Oklahoma’s medical and business communities say there is a crisis. They want to impose a cap of $300,000 on noneconomic awards to malpractice victims, as well as limiting their legal rights.

Public Citizen said in a recent 55-page report that in 1988 Californians passed “the nation’s most stringent reform of the insurance industry’s rates and practices.”

Within three years, according to Public Citizen, medical malpractice premiums dropped 20 percent and have generally followed the rate of inflation since.

A proposition passed by California voters created a stringent disclosure and “prior approval” system of insurance regulation, the consumer group said.

“This requires insurance companies to submit applications for rate changes to the California Department of Insurance for review before they are approved,” Public Citizen said.

The law also gave the state insurance commissioner the authority to place limits on an insurance company’s profits, expenses and projections of future losses.

Last September, the commissioner ruled California’s second-largest medical malpractice insurer’s rate request was excessive and ordered the insurer to cut its proposed rate hike by 36 percent.

The rate challenge was initiated by The Foundation for Taxpayer and Consumer Rights, a California nonprofit, nonpartisan organization.

Douglas Heller, the foundation’s executive director, said that in 1975, Californians adopted a cap law that was promoted as a way to reduce medical malpractice rates.

During its first 13 years, the rates increased by 450 percent, making voters frustrated and angry because the $250,000 cap law had failed to cut rates, he said.

Heller said that in the 13 years since the reforms became law, insurance premiums for doctors have decreased by 2 percent.

“In Proposition 103, one of the first things that it did was freeze rate increases to provide immediate relief,” he said.

Proposition 103 also required insurance companies to provide an immediate 20 percent rollback of premiums.

“The medical malpractice carriers were among the first companies to provide the rollbacks,” he said.

Heller said California consumers received $1.2 billion in refunds because of Proposition 103.

Insurance companies in California had threatened to leave the state if a rollback became law. The companies did leave the state “for one day in general protest of the law,” and then they resumed business in California, Heller said.

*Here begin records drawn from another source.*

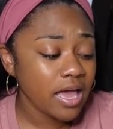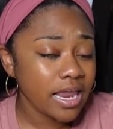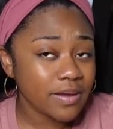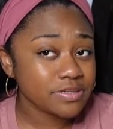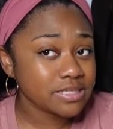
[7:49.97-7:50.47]

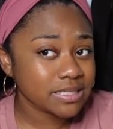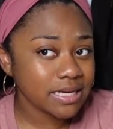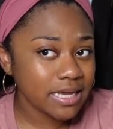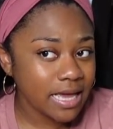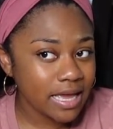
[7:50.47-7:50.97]
And I'm just
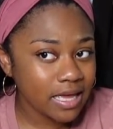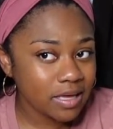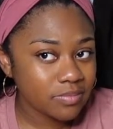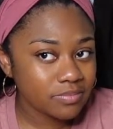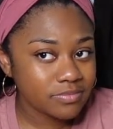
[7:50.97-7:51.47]
looking at
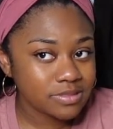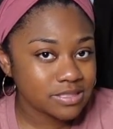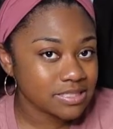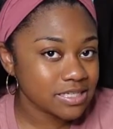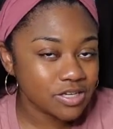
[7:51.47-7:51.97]
him to
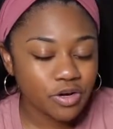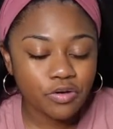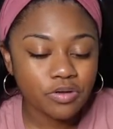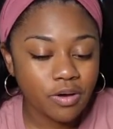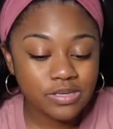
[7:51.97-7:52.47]
see,
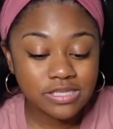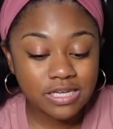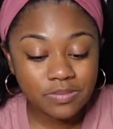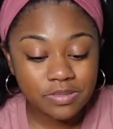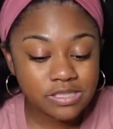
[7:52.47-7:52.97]
you always look
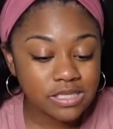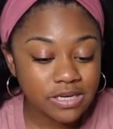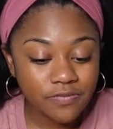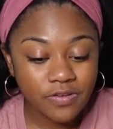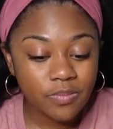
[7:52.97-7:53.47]
at them to see
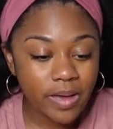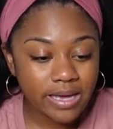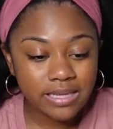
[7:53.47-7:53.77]
any feedback.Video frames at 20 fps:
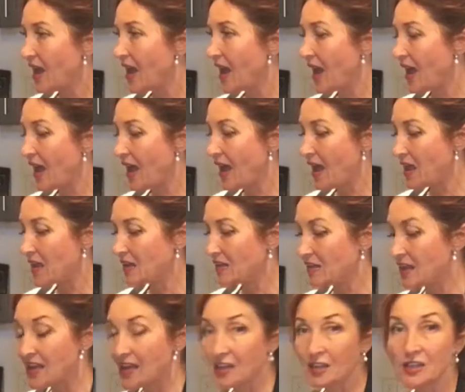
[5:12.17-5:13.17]
and
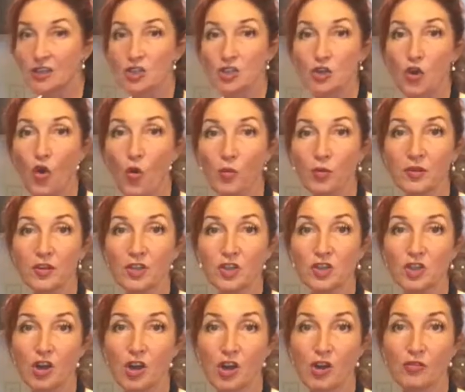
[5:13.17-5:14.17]
they can just open a
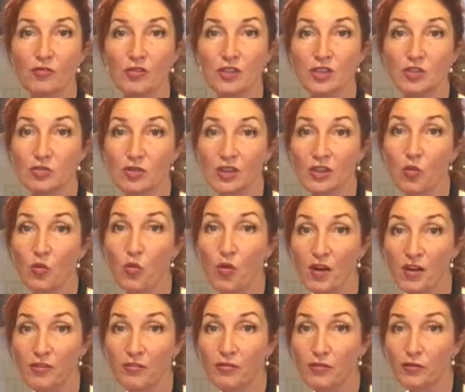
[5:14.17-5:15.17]
jar of this really
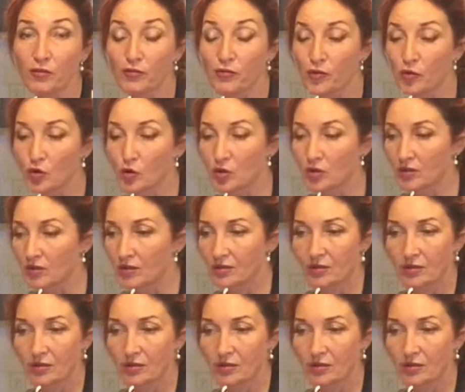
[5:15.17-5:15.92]
wonderful food,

“Since then, California has had a vibrant, competitive insurance marketplace in medical malpractice and other lines as well,” he said.

Heller said his organization saved doctors $35 million by challenging medical malpractice insurance increases.

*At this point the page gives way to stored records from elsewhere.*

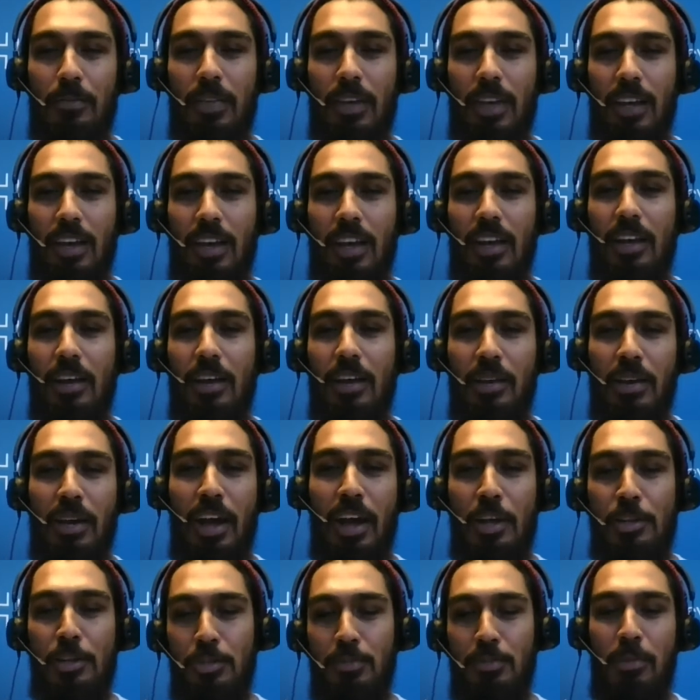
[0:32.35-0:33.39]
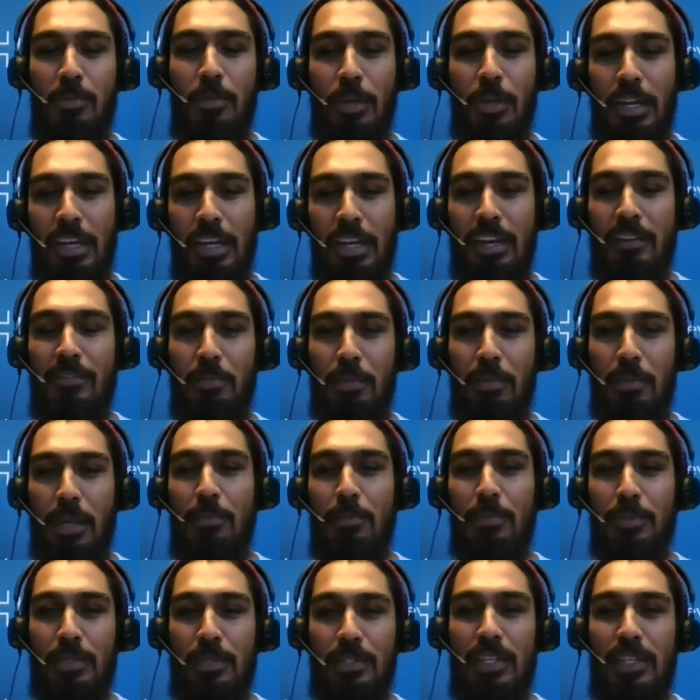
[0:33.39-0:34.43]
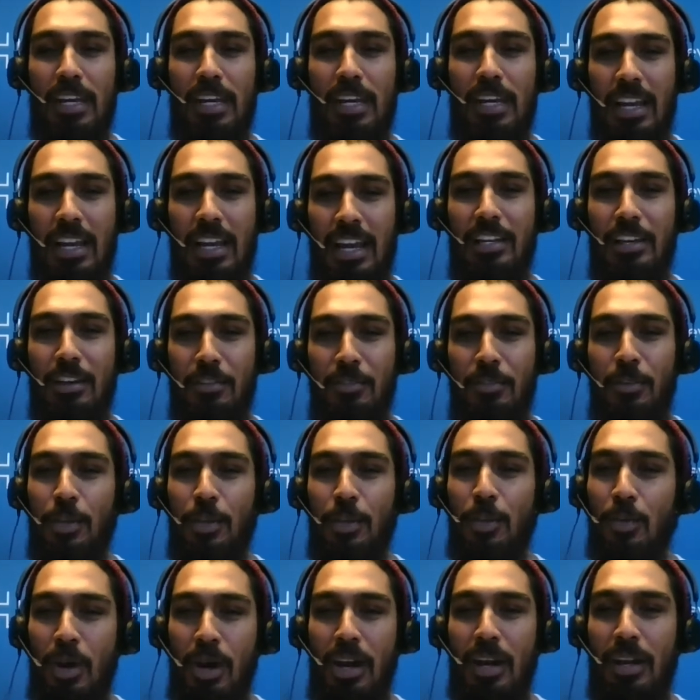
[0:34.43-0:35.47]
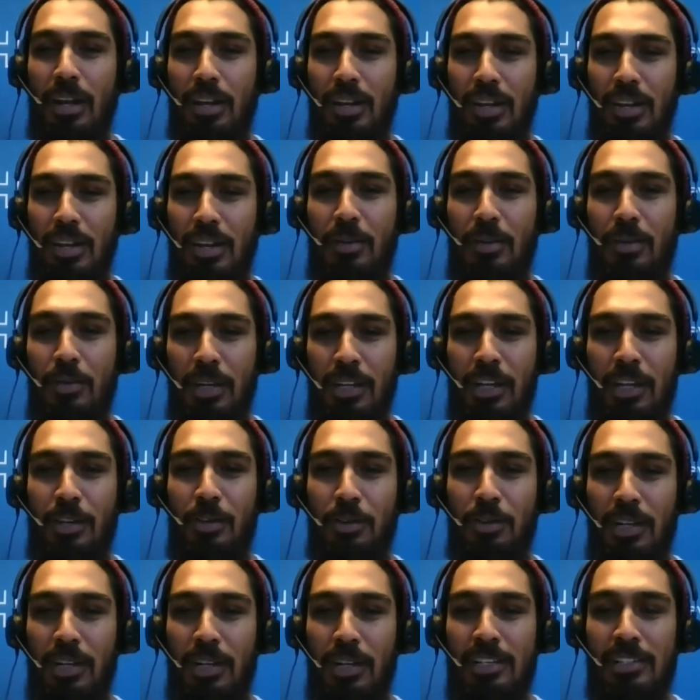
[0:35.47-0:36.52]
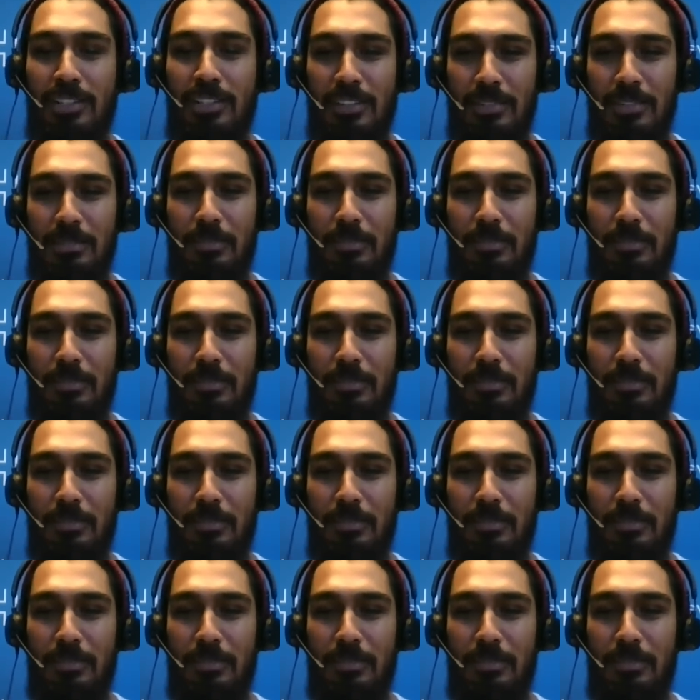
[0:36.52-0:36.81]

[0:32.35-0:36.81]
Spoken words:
Arjun, maybe you can give the peeps an idea of who you are and what Kandua does.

“These were not companies that were simply adding on because of high claims payouts. They were trying to gouge their doctors,” he said.

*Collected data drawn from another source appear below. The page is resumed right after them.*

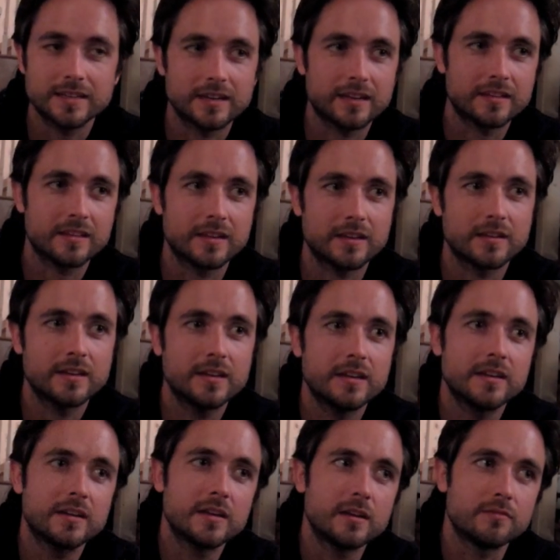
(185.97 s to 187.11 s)
And I think
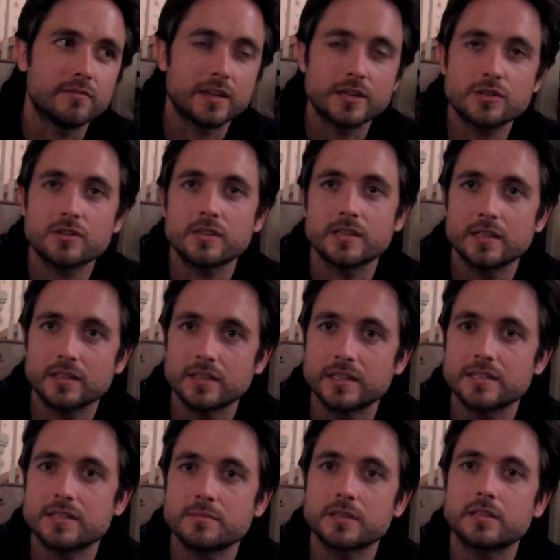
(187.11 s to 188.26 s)
eventually it leads
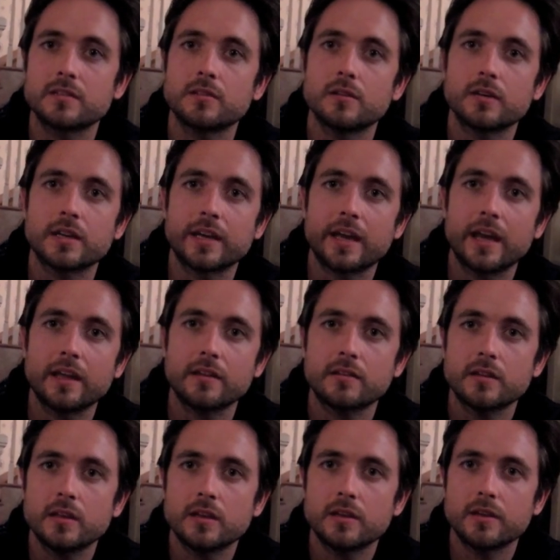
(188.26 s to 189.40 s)
him into looking at,
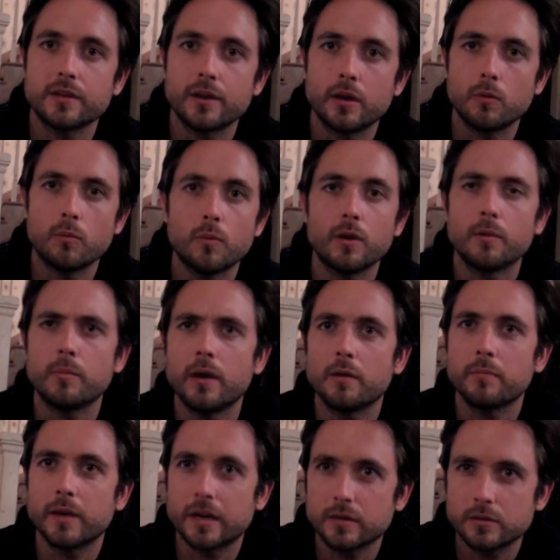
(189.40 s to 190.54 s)
what about
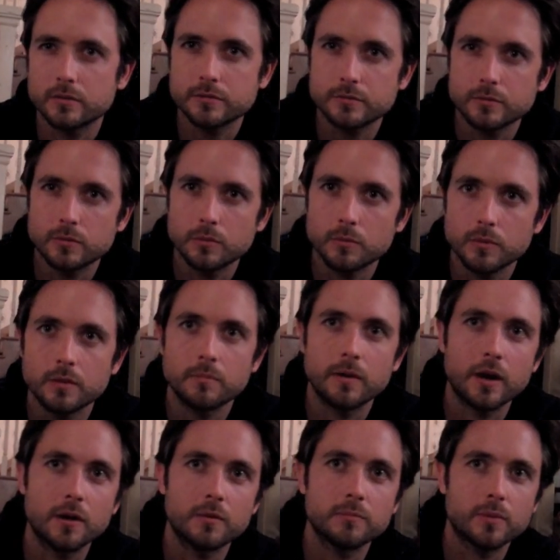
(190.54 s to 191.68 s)
medical school? What
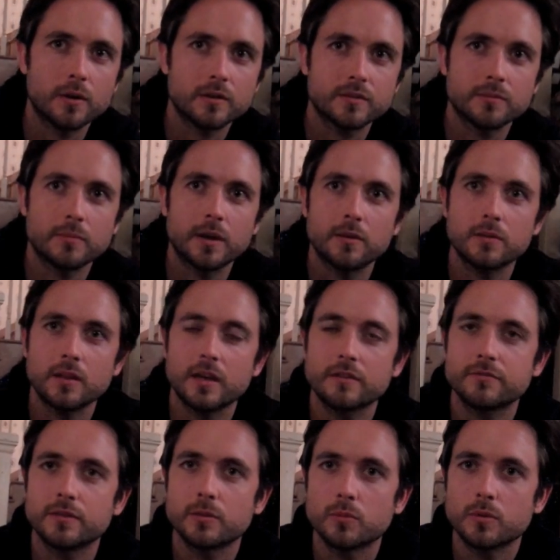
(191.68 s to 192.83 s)
about parts of my old life
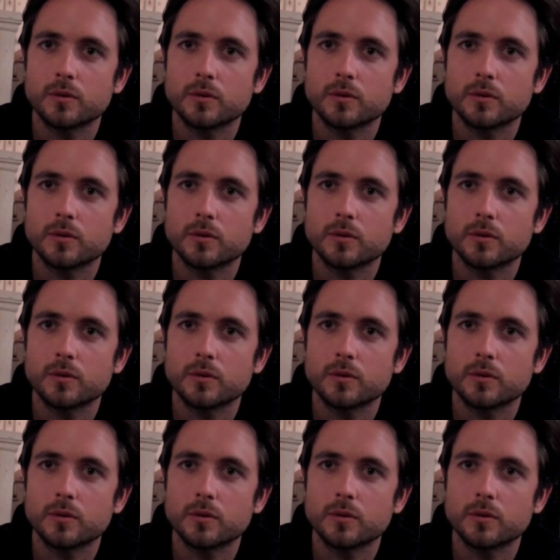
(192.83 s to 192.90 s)
that were?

Speaking to a joint House-Senate committee on tort reform Thursday, Heller asked whether they would solve the insurance rate problem “by limiting the rights of injured victims, or are you going to do it by limiting the rates of insurance companies?”

“Limiting rates of insurance companies has worked in California very well, where limiting rights have never been shown to work.”

Dr. Jack Beller, past president of the Oklahoma State Medical Association, says the number of medical malpractice lawsuits and the awards both have increased, causing a crisis in Oklahoma.

Payouts by Physicians Liability Insurance Co., a subsidiary of the medical association, have risen from $26 million in 2000 to $52 million in 2003, Beller said.

PLICO’s malpractice rates for a family practice doctor have gone from $3,317 in 2002 to $5,307 in 2003, $7,403 in 2004 and is expected hit $11,000 in 2005, he said.

Public Citizen’s report on Oklahoma’s situation says average medical malpractice payouts in Oklahoma have declined when adjusted for medical service inflation.

Total malpractice payouts in the state have increased only 2 percent, and medical malpractice premiums are significantly lower in Oklahoma than its neighboring states, Public Citizen said.